Task objective. Your task is to return all of the records exactly, minus any images.

+++ Raw data

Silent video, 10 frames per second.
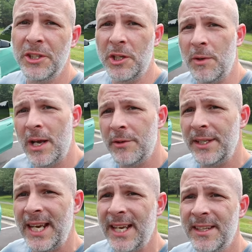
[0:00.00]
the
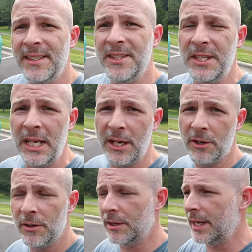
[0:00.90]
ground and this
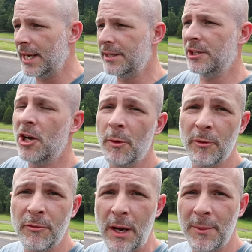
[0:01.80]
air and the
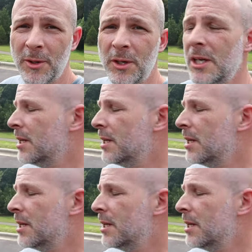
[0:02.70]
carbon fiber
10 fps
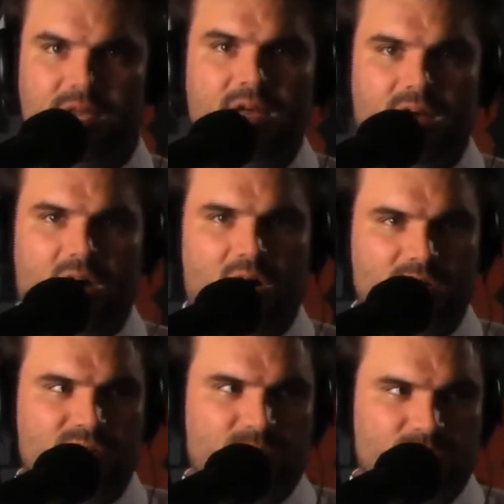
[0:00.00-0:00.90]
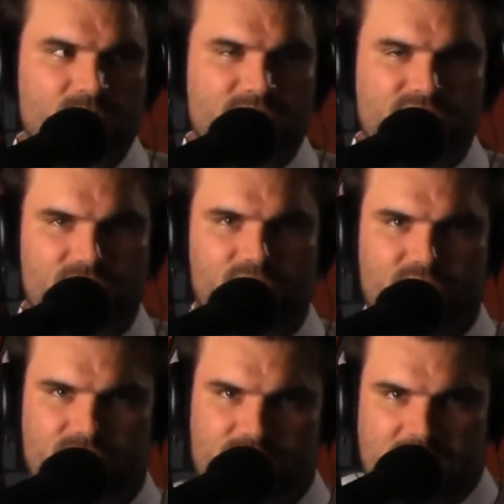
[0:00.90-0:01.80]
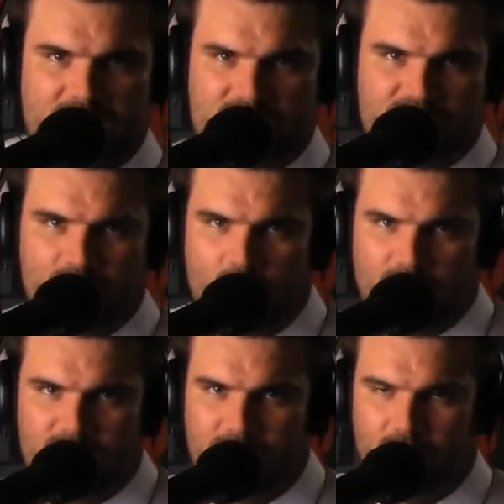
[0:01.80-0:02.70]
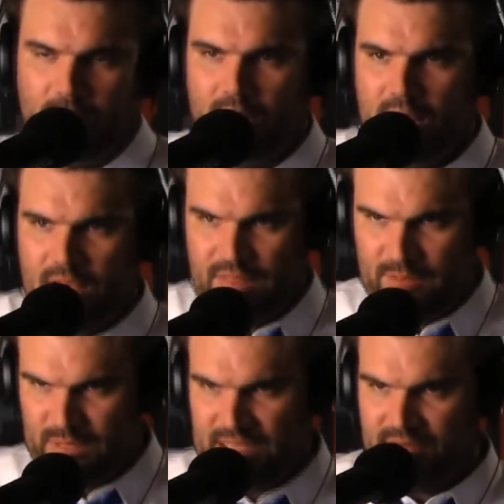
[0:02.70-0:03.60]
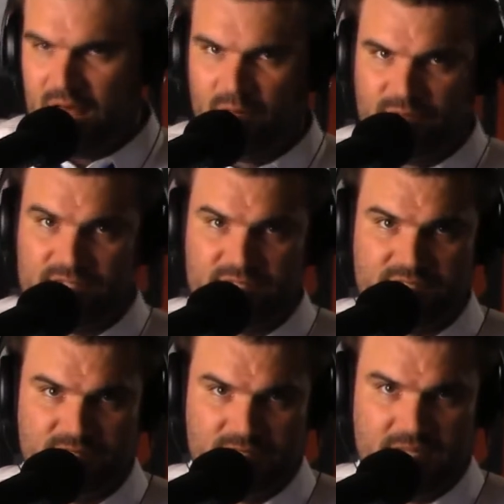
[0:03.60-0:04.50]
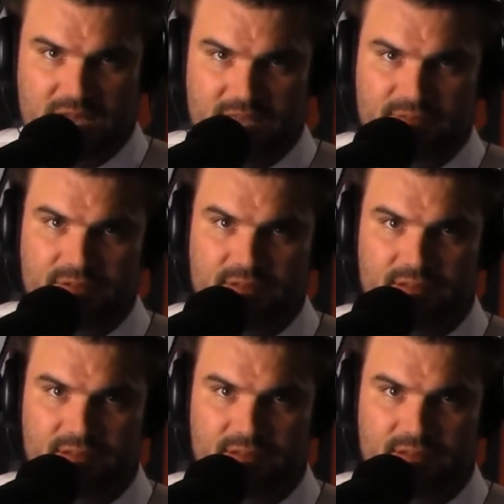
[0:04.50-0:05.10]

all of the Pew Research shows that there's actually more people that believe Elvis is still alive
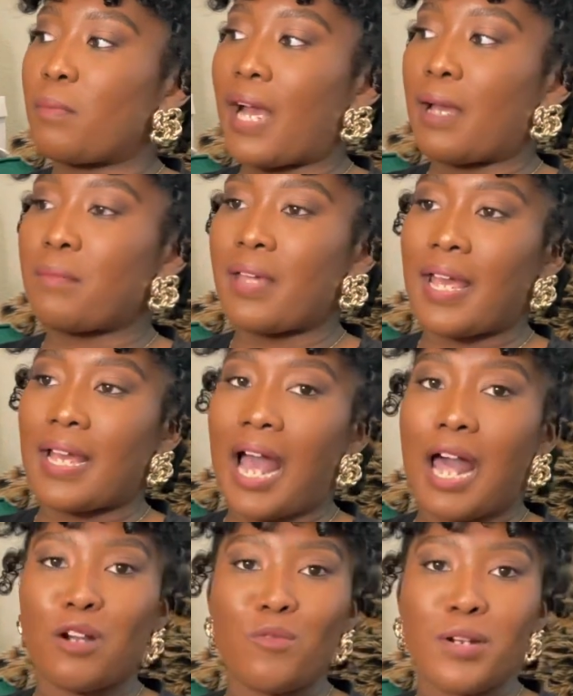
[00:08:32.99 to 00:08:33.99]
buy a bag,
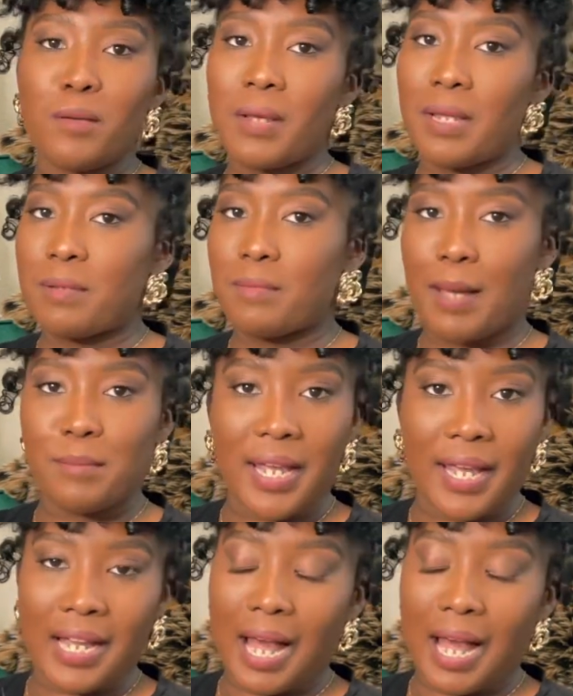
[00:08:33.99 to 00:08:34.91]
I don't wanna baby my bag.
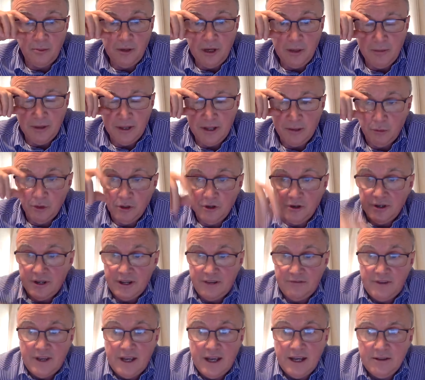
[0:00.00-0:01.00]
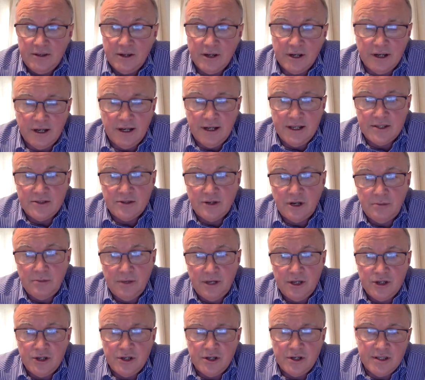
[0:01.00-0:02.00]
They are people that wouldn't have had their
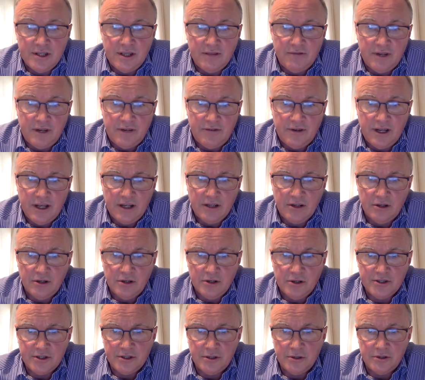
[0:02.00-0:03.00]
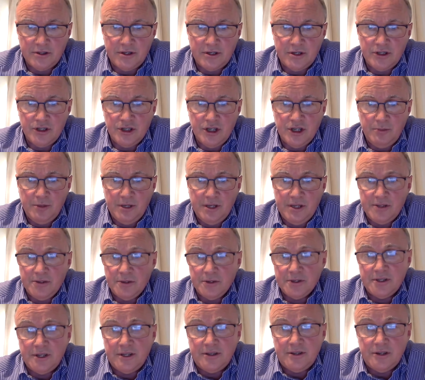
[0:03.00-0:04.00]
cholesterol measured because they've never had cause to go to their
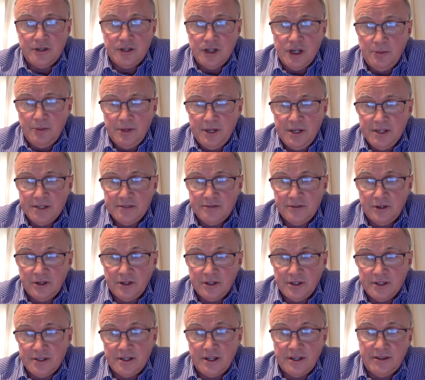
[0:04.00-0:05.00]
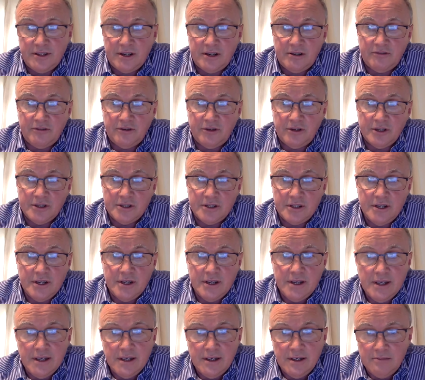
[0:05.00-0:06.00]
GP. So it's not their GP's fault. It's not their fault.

++++++

Problem solution.
Silent video, 10 frames per second.
[0:00.00]
the
[0:00.90]
ground and this
[0:01.80]
air and the
[0:02.70]
carbon fiber
10 fps
[0:00.00-0:00.90]
[0:00.90-0:01.80]
[0:01.80-0:02.70]
[0:02.70-0:03.60]
[0:03.60-0:04.50]
[0:04.50-0:05.10]

all of the Pew Research shows that there's actually more people that believe Elvis is still alive
[00:08:32.99 to 00:08:33.99]
buy a bag,
[00:08:33.99 to 00:08:34.91]
I don't wanna baby my bag.
[0:00.00-0:01.00]
[0:01.00-0:02.00]
They are people that wouldn't have had their
[0:02.00-0:03.00]
[0:03.00-0:04.00]
cholesterol measured because they've never had cause to go to their
[0:04.00-0:05.00]
[0:05.00-0:06.00]
GP. So it's not their GP's fault. It's not their fault.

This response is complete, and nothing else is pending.